The remainder of this article is organized as follows. In Sect. 2, the FFMSP is described and its properties are analyzed. The most popular solution techniques for this problem are surveyed in Sect. 3, along with the computational results obtained and analyzed in the literature. Concluding remarks and future directions are discussed in the last section.

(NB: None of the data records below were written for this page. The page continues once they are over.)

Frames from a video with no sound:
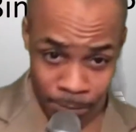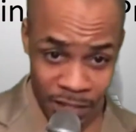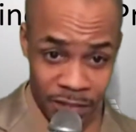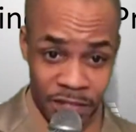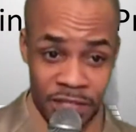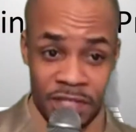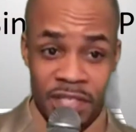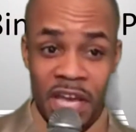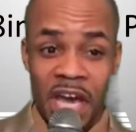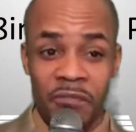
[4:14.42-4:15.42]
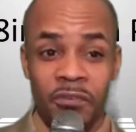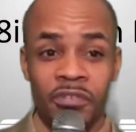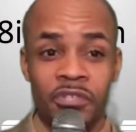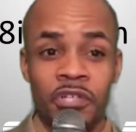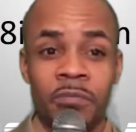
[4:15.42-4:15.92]
Now, this is after
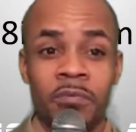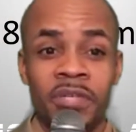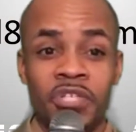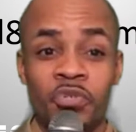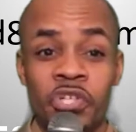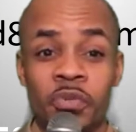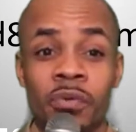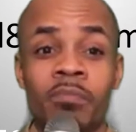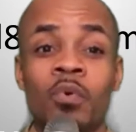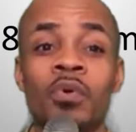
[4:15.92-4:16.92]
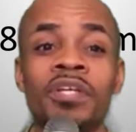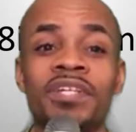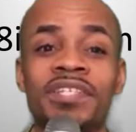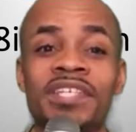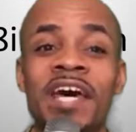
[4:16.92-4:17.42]
the Trump administration reportedly
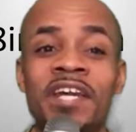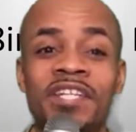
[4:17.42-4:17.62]
decided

2 Notation and Problem Description

Throughout this paper, the following notation and definitions will be used:

An alphabet Σ = { c ₁, c ₂, …, c _k} is a finite set of elements, called characters.
$s^{i} = (s_{1}^{i},s_{2}^{i},\ldots,s_{m}^{i})$ is a sequence of length m ($\vert s^{i}\vert = m$) on Σ ($s_{j}^{i} \in \varSigma,\ j = 1,2,\ldots,m$).
Given two sequences s ⁱ and s ^l on Σ such that $\vert s^{i}\vert =\vert s^{l}\vert$, d _H(s ⁱ, s ^l) denotes their Hamming distance and is given by
$$\displaystyle{ d_{H}(s^{i},s^{l}) = \sum _{ j=1}^{\vert s^{i}\vert }\varPhi (s_{j}^{i},s_{ j}^{l}), }$$
(1)
where s _j ⁱ and s _j ^l are the characters in position j in s ⁱ and s ^l, respectively, and Φ: Σ ×Σ → { 0, 1} is the predicate function such that
$$\displaystyle{\varPhi (a,b) = \left \{\begin{array}{ll} 0,&\mbox{ if $a = b$};\\ 1, &\mbox{ otherwise}.\end{array} \right.}$$
Given a set of sequences $\varOmega =\{ s^{1},s^{2},\ldots,s^{n}\}$ on Σ (s ⁱ ∈ Σ ^m, i = 1, 2, …, n) d _H ^Ω denotes the Hamming distance among the sequences in Ω and it is given by
$$\begin{array}{lllll} 0& \leq &d_{H}^{\varOmega } = \min _{i,l=1,\ldots,n\ \vert \ i<l}d_{H}(s^{i},s^{l})& \leq &m.\end{array}$$
(2)

Given a set of sequences $\varOmega =\{ s^{1},s^{2},\ldots,s^{n}\}$ on Σ (s ⁱ ∈ Σ ^m, i = 1, 2, …, n), the FFMSP consists in determining a string far from most of the strings in Ω. This can be formally stated by saying that given a threshold t, a string s ∈ Σ ^m must be found maximizing the variable x such that

$$\displaystyle{ d_{H}(s,s^{i}) \geq t,\ \mbox{ $\forall s^{i} \in P \subseteq \varOmega $ and $\vert P\vert = x$}, }$$

(3)

or, equivalently

$$\displaystyle{ d_{H}^{P\cup \{s\}} \geq t,\ \mbox{ for $P \subseteq \varOmega $ and $\vert P\vert = x$}. }$$

(4)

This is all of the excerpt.